‘Mini-tripas’ cultivadas em laboratório podem ajudar no desenvolvimento de tratamentos novos e mais personalizados para a doença de Crohn

Imagens de microscopia de disco giratório de imunofluorescência de organoides. Crédito: Thomas Dennison/Universidade de Cambridge
Cientistas de Cambridge desenvolveram ‘mini-intestinos’ em laboratório para ajudar a compreender a doença de Crohn, mostrando que os ‘interruptores’ que modificam o ADN nas células intestinais desempenham um papel importante na doença e na forma como esta se apresenta nos pacientes.

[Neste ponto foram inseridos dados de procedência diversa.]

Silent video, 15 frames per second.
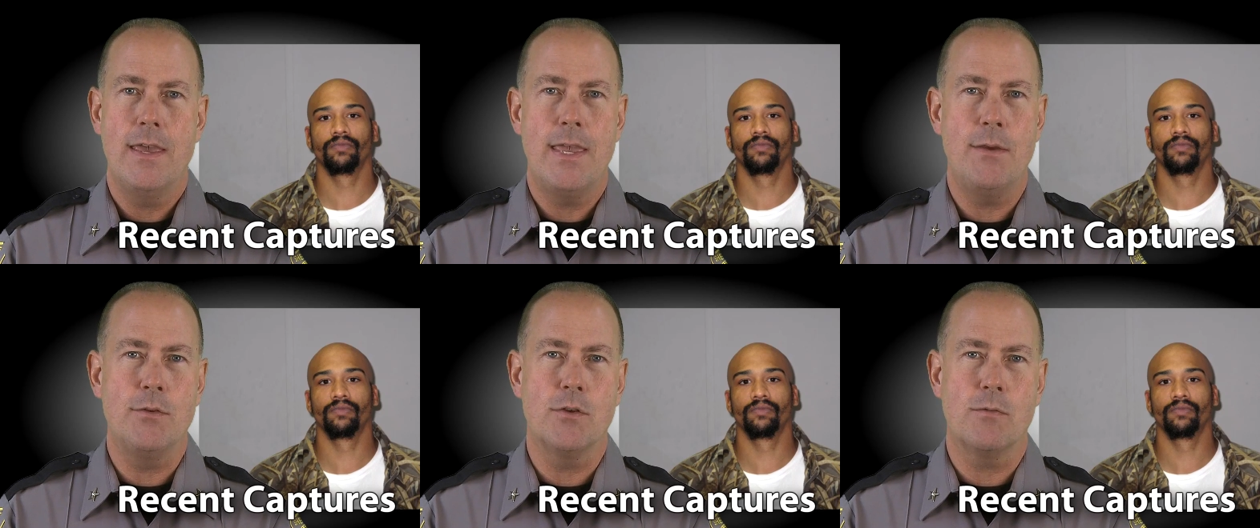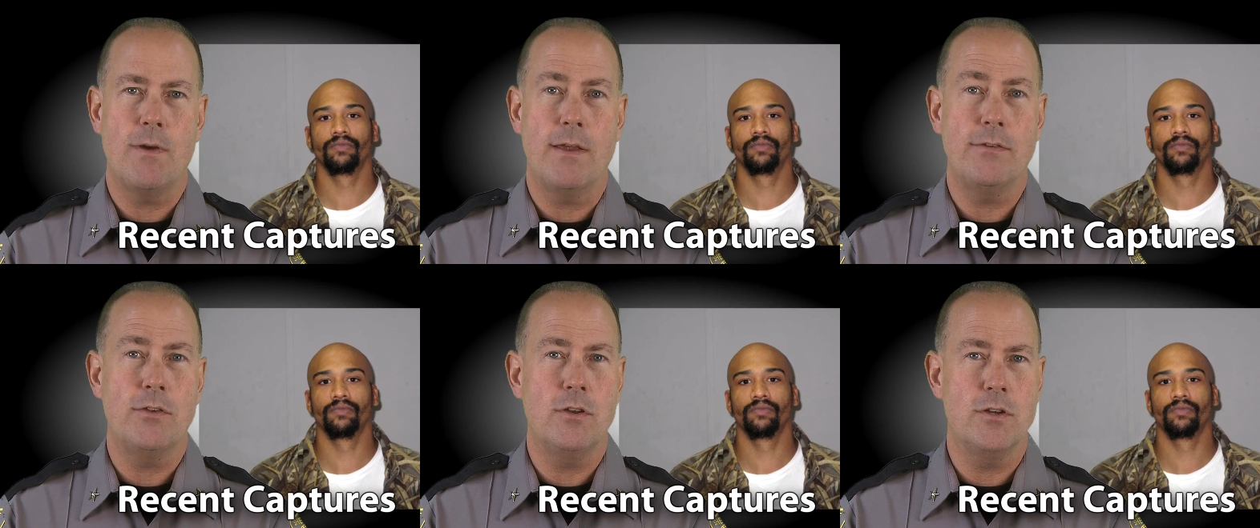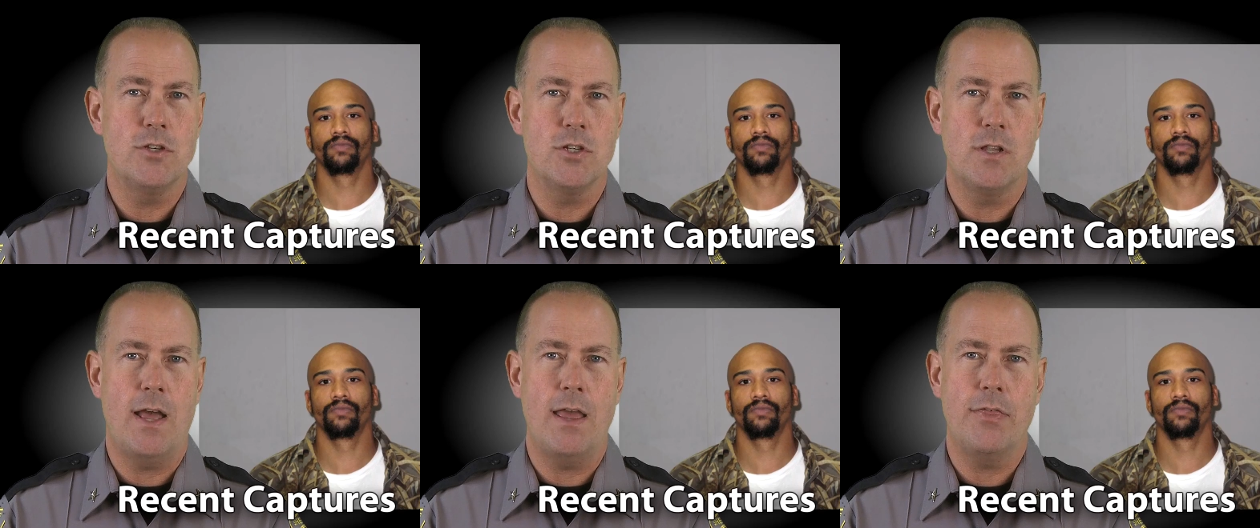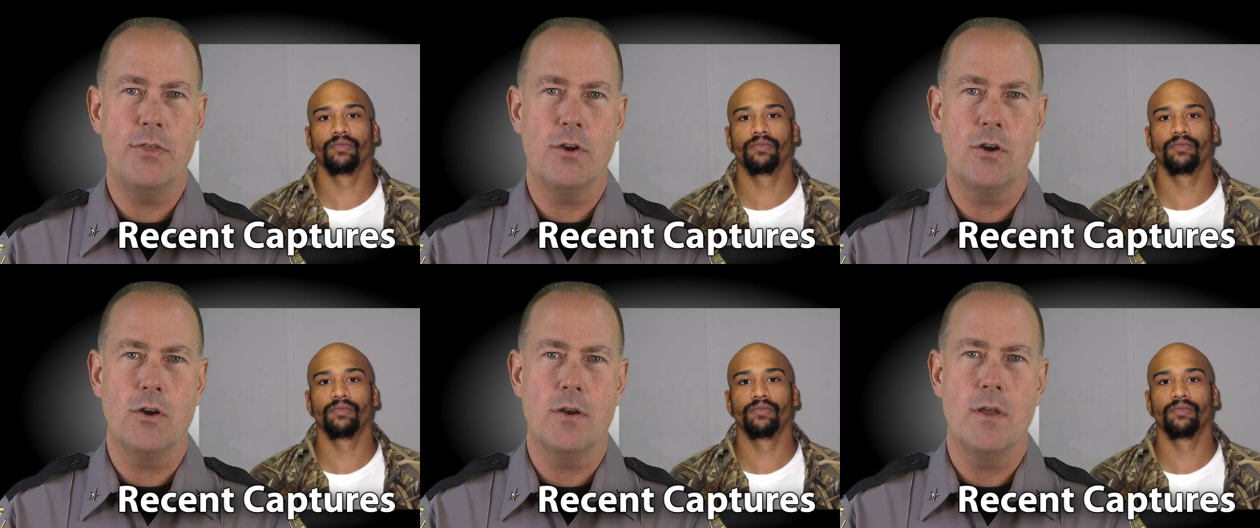Speaker 1: He was arrested on July
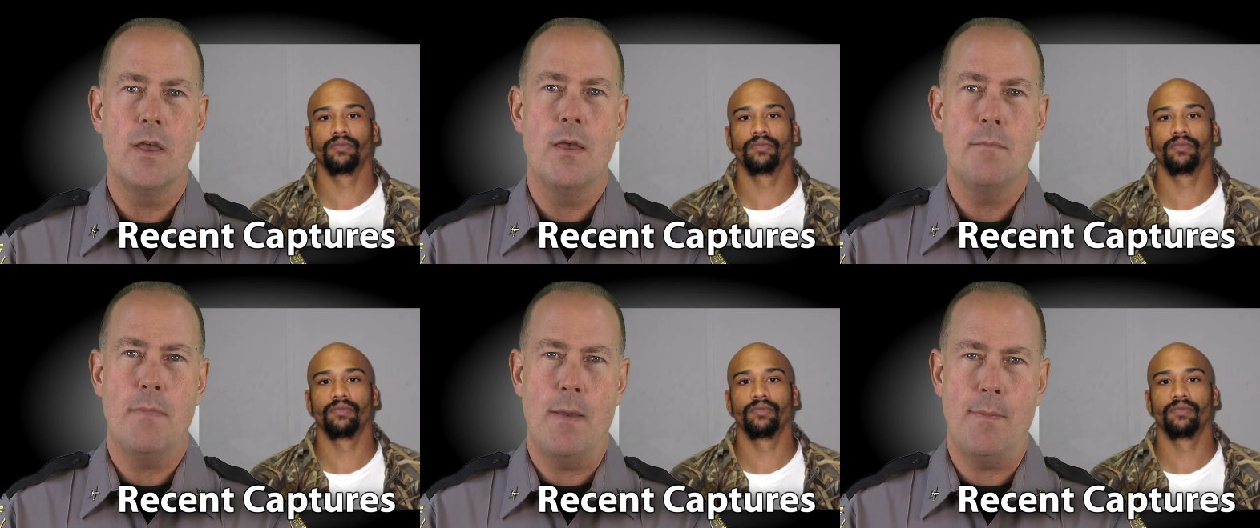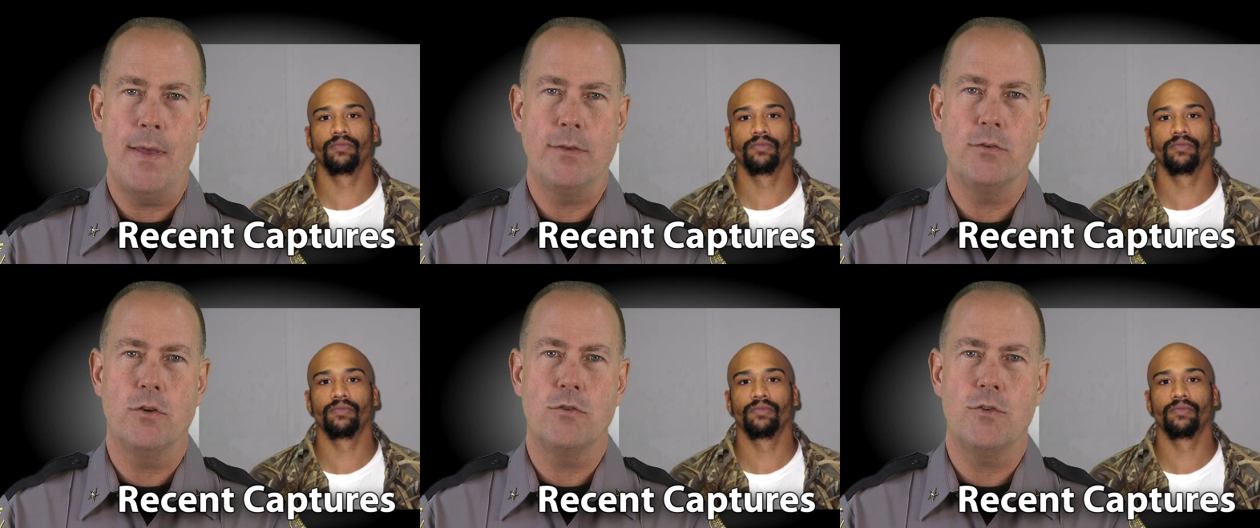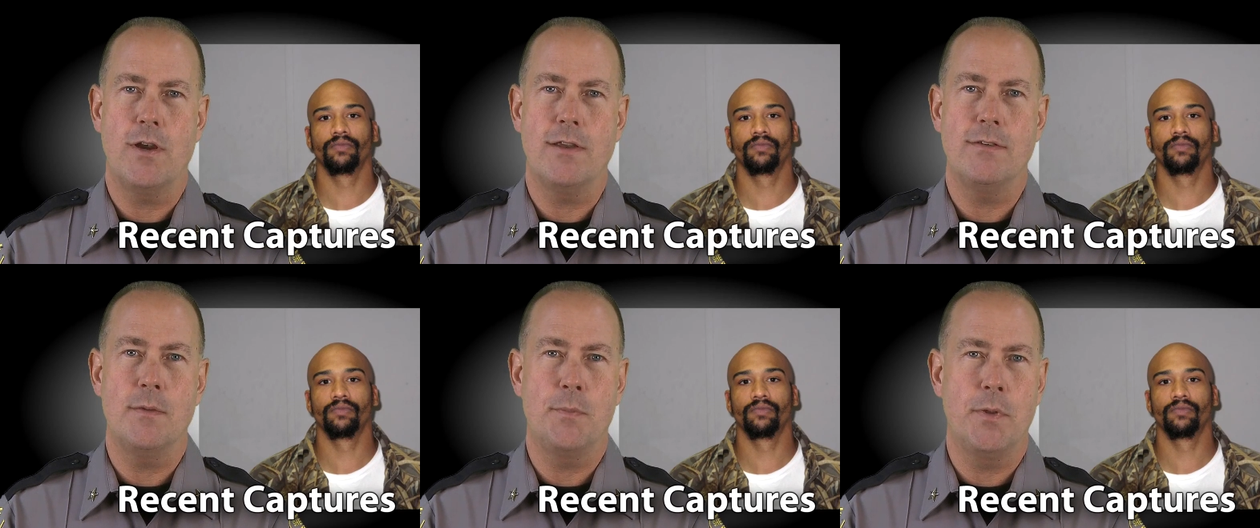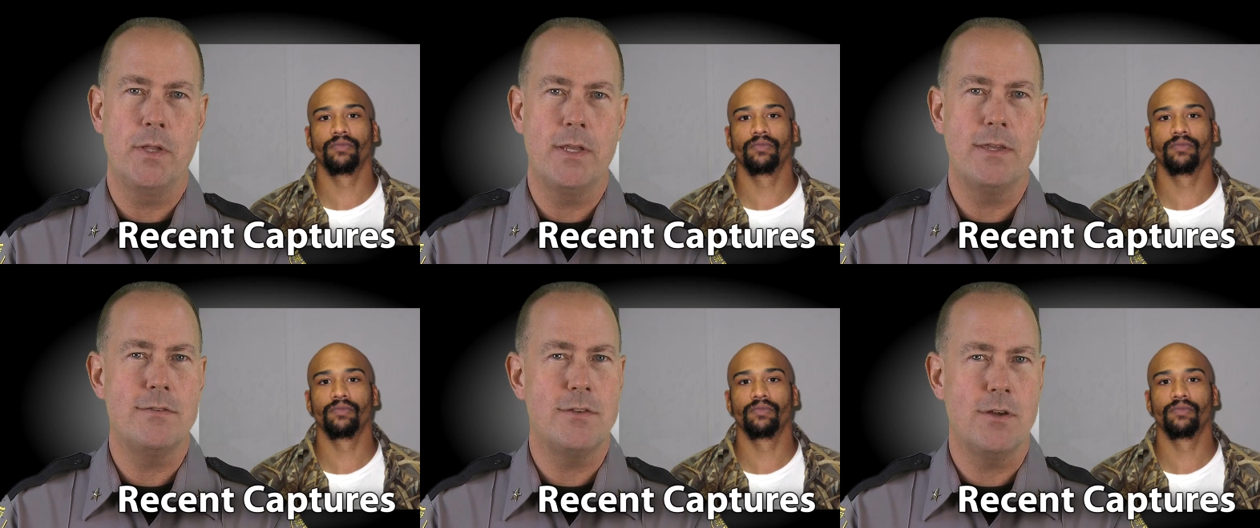3rd by Metro Transit
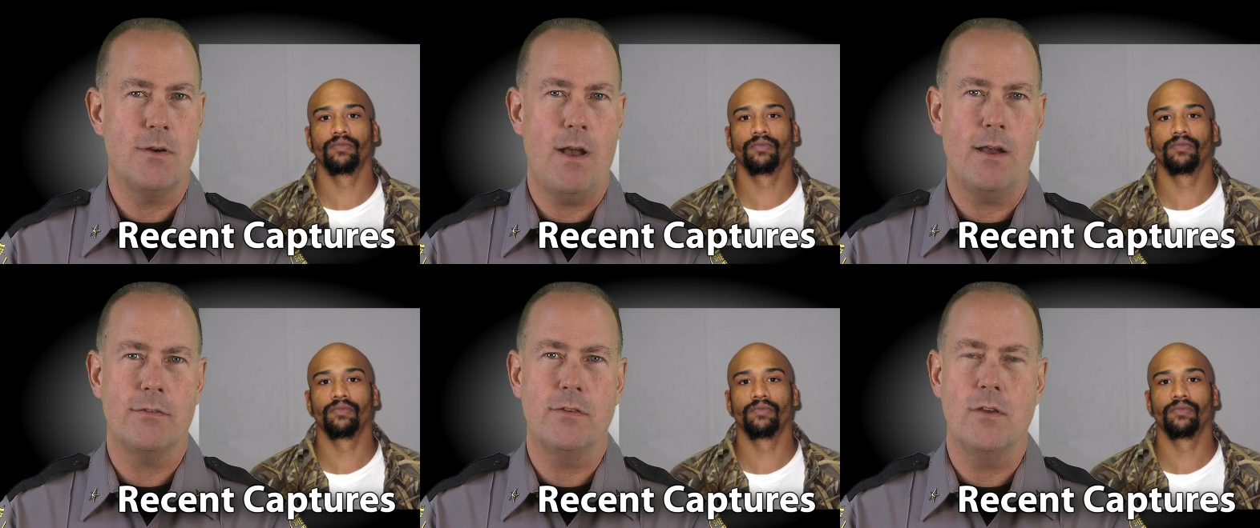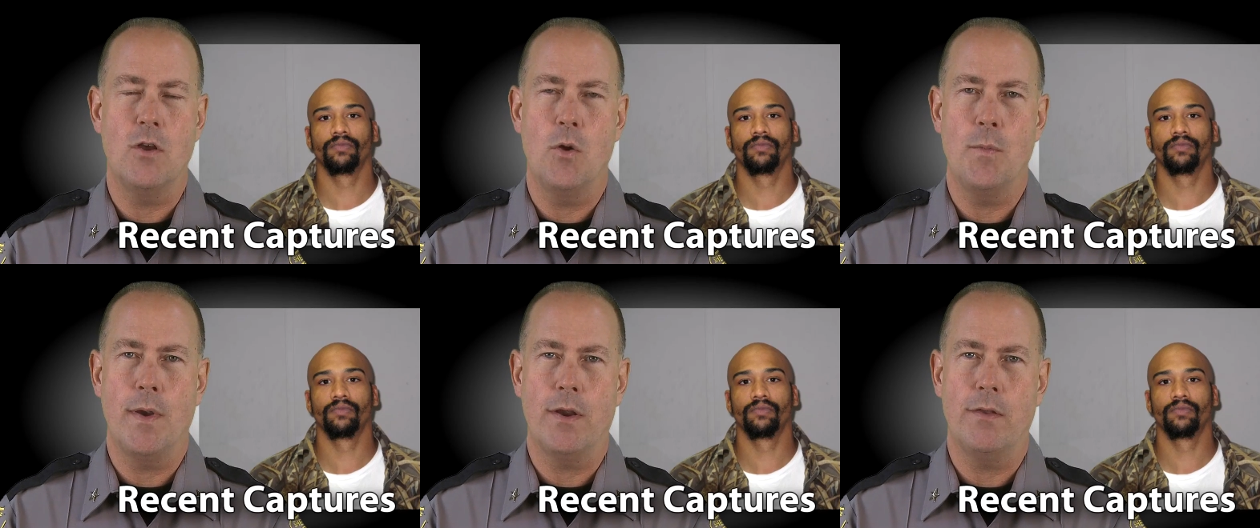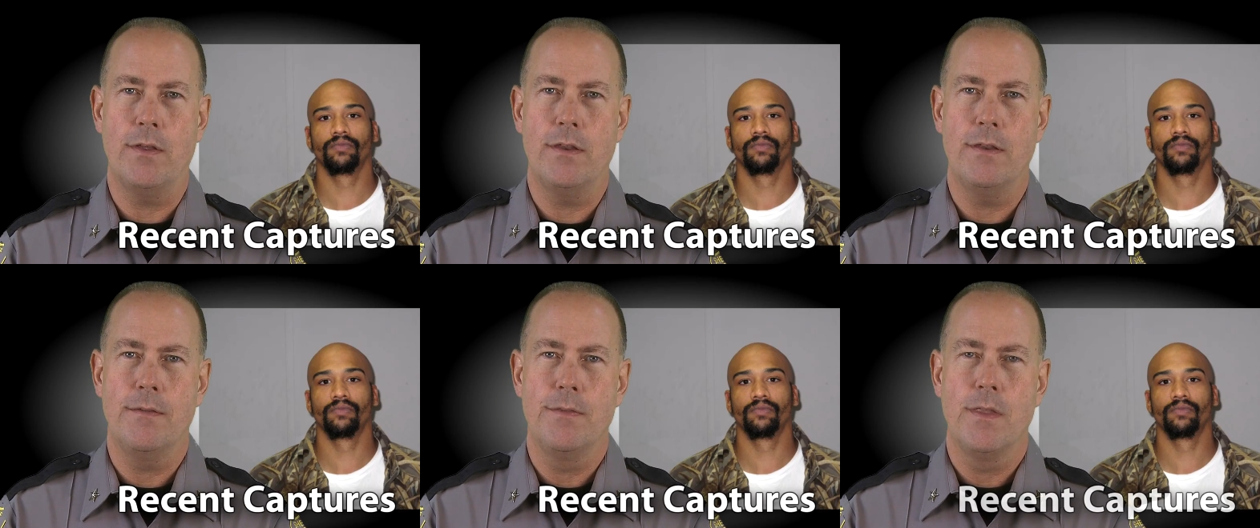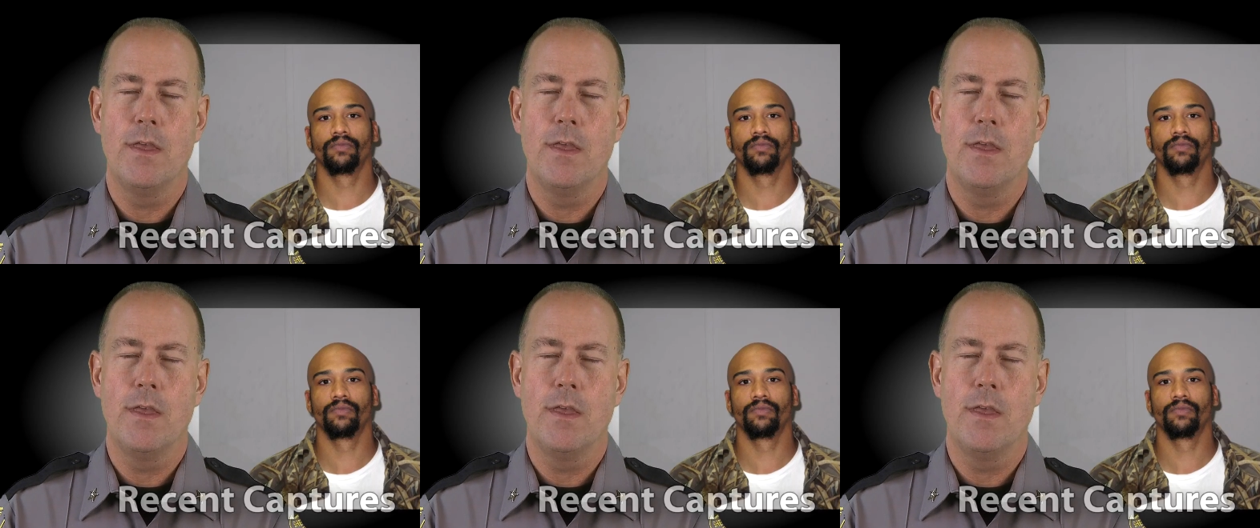Police near Oxon Hill, Maryland.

Os pesquisadores afirmam que esses mini-intestinos poderão, no futuro, ser usados para identificar o melhor tratamento para um paciente individual, permitindo tratamentos mais precisos e personalizados.
A doença de Crohn é uma forma de doença inflamatória intestinal (DII). É uma condição vitalícia caracterizada por inflamação do trato digestivo que afeta cerca de uma em cada 350 pessoas no Reino Unido, com uma em cada quatro apresentando-se antes dos 18 anos de idade. na qualidade de vida, incluindo dores de estômago, diarreia, perda de peso e fadiga, mas também pode levar a cirurgias extensas, internamentos, exposição a medicamentos tóxicos e ter um grande impacto nos pacientes e nas suas famílias.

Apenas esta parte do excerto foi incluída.